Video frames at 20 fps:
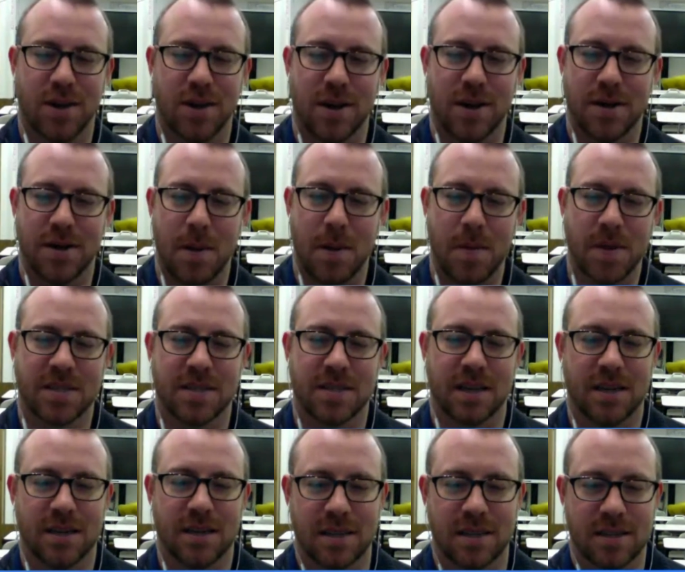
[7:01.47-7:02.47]
I'm
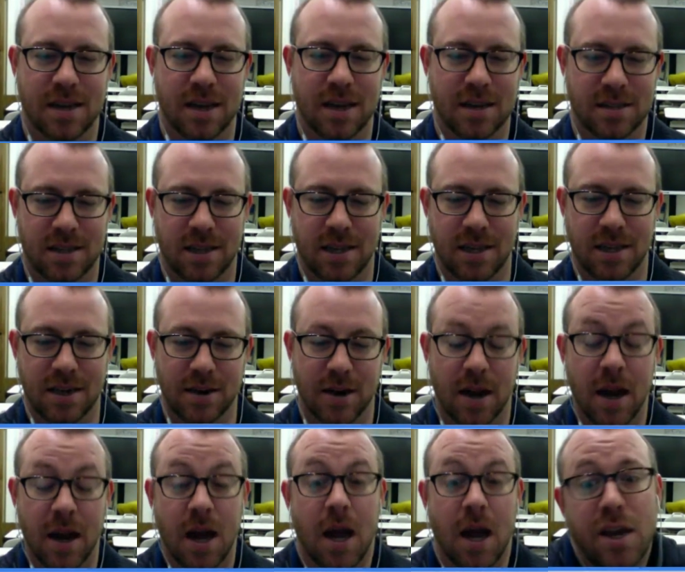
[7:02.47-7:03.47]
excited to talk to you.
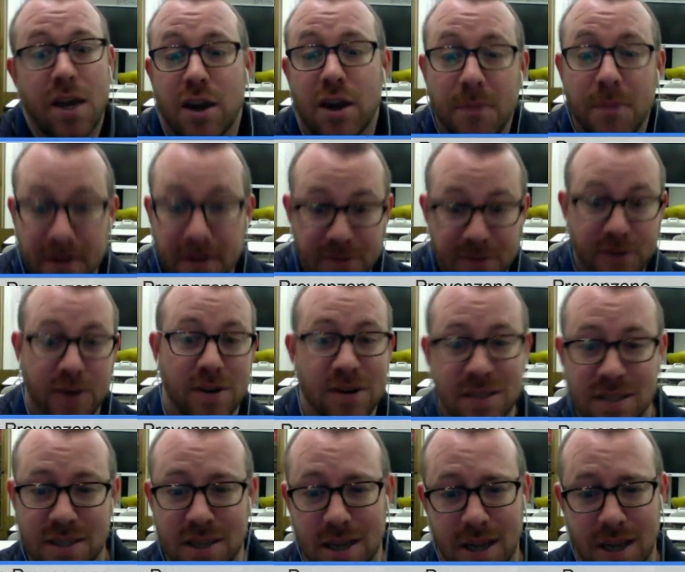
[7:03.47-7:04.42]
You're my first,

○ ○ ○ ○ ○

REQUIRED WORK
All of the material should be reproduced exactly, apart from the pictures.

RESPONSE
Video frames at 20 fps:
[7:01.47-7:02.47]
I'm
[7:02.47-7:03.47]
excited to talk to you.
[7:03.47-7:04.42]
You're my first,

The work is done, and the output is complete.